New job or new role? - Time to collaborate and network!

When you take on a new challenge in your job, make sure you are accepted by the hierarchy. In today's hyper-collaborative and dynamic workplaces, successful moves aren't as easy as they once were, and too often, transitioning managers and employees don't live up to their organizations' expectations. In today's organizations, transitions occur all the time and take many forms. Internal moves are increasingly common in organizations that are undergoing a culture change. Employees, and managers, change jobs more often than previous generations, with some expecting to leave their employers in 2022. Gallup's research shows that replacing employees can cost up to two times that employee's salary, and at the current turnover rate, companies could face replacing their staff at a cost of nearly $1 trillion a year.

Although onboarding programs are offered to new or transitioned employees, only 44% achieve desired outcomes. Research proves that the most successful people establish broad, mutually beneficial, uplifting connections from the start. In most cases, individual managers must do these things on their own. Organizations and team leaders can help people in new roles work through the following strategies as part of a well-designed program.

Collaboration is increasingly important as companies seek to meet business goals. In one study, 82% of companies reported that their employees must work closely with colleagues to achieve their objectives. We spent 85% of our time in collaboration activities in our own research, and this has increased by 5-8 hours a week as a result of remote working.

Gartner reports that companies now view network performance as equally important to the ability to handle tasks individually. New hires need to be helped to establish critical networks during the onboarding process. 

People making transitions today must be intentional about building their network quickly and must discover the informal org chart of key boundary-spanning, energizing opinion leaders.

It is essential to meet with several people across the company to understand the business environment, how the groups operated, and what each person's most pressing concerns were. A person’s transition success depends on making connections with key stakeholders and customers or clients, formal leaders, her team, direct reports, and others who might not be viewed as important.

After putting yourself out there, ask questions, listen, and build relationships to attract like-minded colleagues, who will offer advice, suggest new ideas, and bring you into new projects and roles. The fast movers understand the value of modesty when transitioning and meeting new people. They keep their skills and experiences to themselves and show, not tell. Fast movers do not focus on their own stories but cocreate a joint narrative of success.

Transitions invariably create skills gaps that we either fail to see or bluff our way through. Fast movers get clarity and work to fill those gaps. A 20-year veteran was promoted to an executive role but didn't understand some of the terminology. After a quick informal chat with domain experts opened his eyes to a new way of thinking about the production line. 

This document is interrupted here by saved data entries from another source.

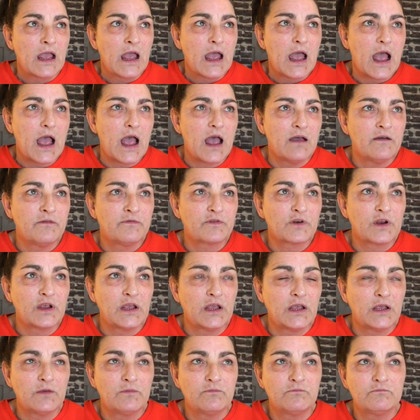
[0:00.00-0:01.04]

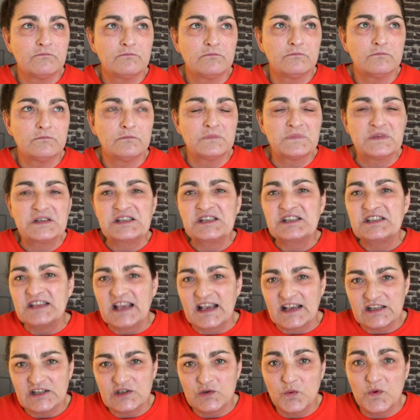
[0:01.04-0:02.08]
every
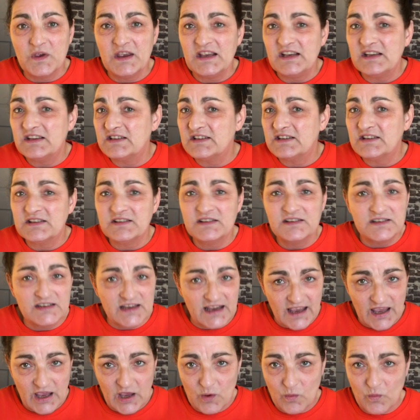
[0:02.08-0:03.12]
6 weeks to
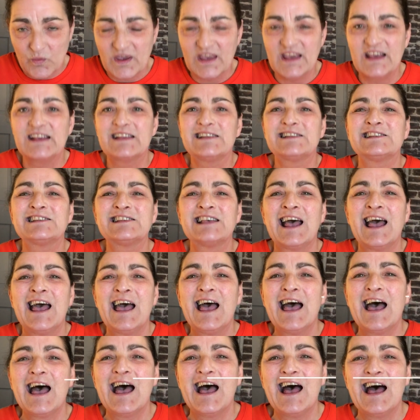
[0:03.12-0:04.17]
8 weeks.
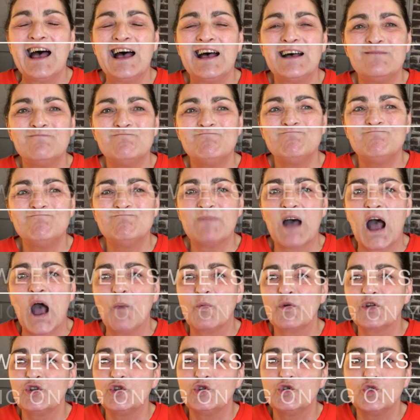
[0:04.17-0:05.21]
I
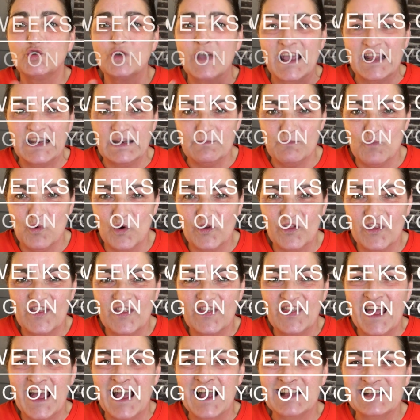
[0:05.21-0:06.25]
wouldn't do any more than
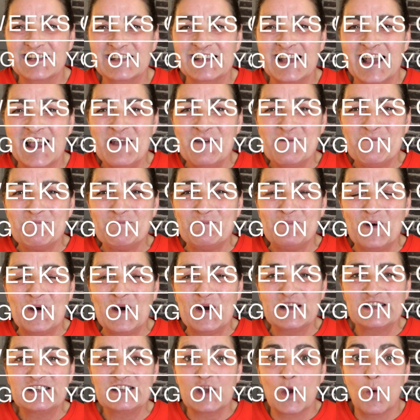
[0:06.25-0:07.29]
that,
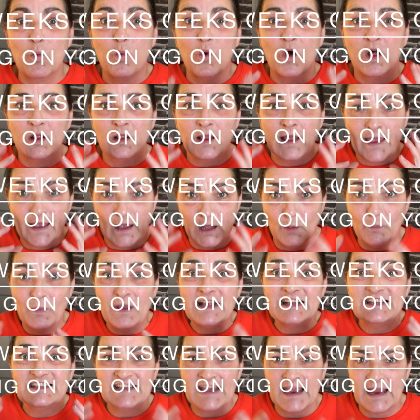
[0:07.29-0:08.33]
but it will help
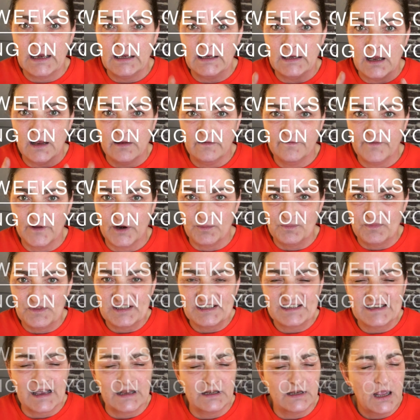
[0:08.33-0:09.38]
tighten and firm the
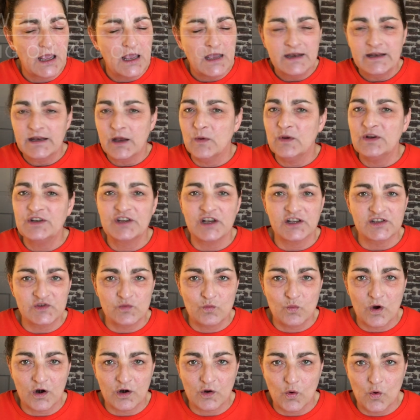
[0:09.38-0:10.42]
skin. Now it doesn't
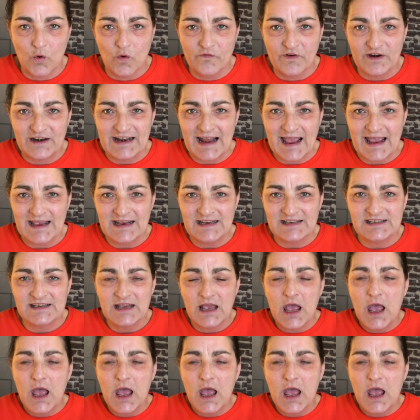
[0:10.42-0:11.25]
work overnight,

Fast movers can get big things done by tapping their networks of innovators and influencers for ideation and implementation. A doctor in a teaching hospital who led a palliative-care group had the vision to reach more colleagues through internal publications, speeches, news-media interviews, and other tools of the PR trade. His new contacts helped him achieve scale.

Research shows that it is essential to connect with four types of influencers to achieve scale: central connectors, boundary spanners, energizers, and resisters.

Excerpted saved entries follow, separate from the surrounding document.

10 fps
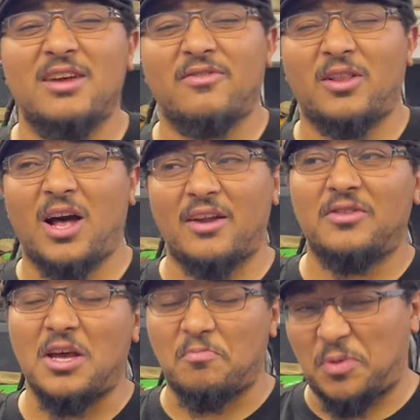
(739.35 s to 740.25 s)
of a lot of
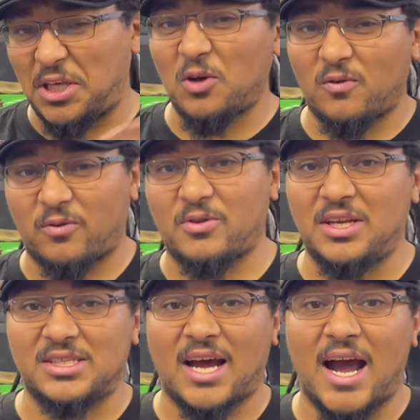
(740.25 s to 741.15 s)
the appeal for
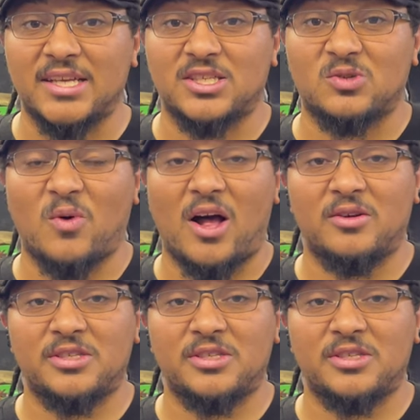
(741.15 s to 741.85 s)
these guys as well.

It should be noted that fast movers manage to prioritize their health and not let their networks overwhelm them. A carefully crafted, supportive network shields new leaders from some of the pressures of their new roles. Sometimes new connections help us rethink our own patterns of behavior by giving us the confidence to take action to make it happen.

If companies want to support their new hires and promoted employees, they need to develop a networks-first mindset and provide more intentional engagement with smaller subsets of super helpful people. Organizations can help transitioned employees build the networks that will help them thrive by establishing norms for sharing expertise in meetings, pairing newcomers with veterans, continuing onboarding programs well into the first year, and developing leadership training.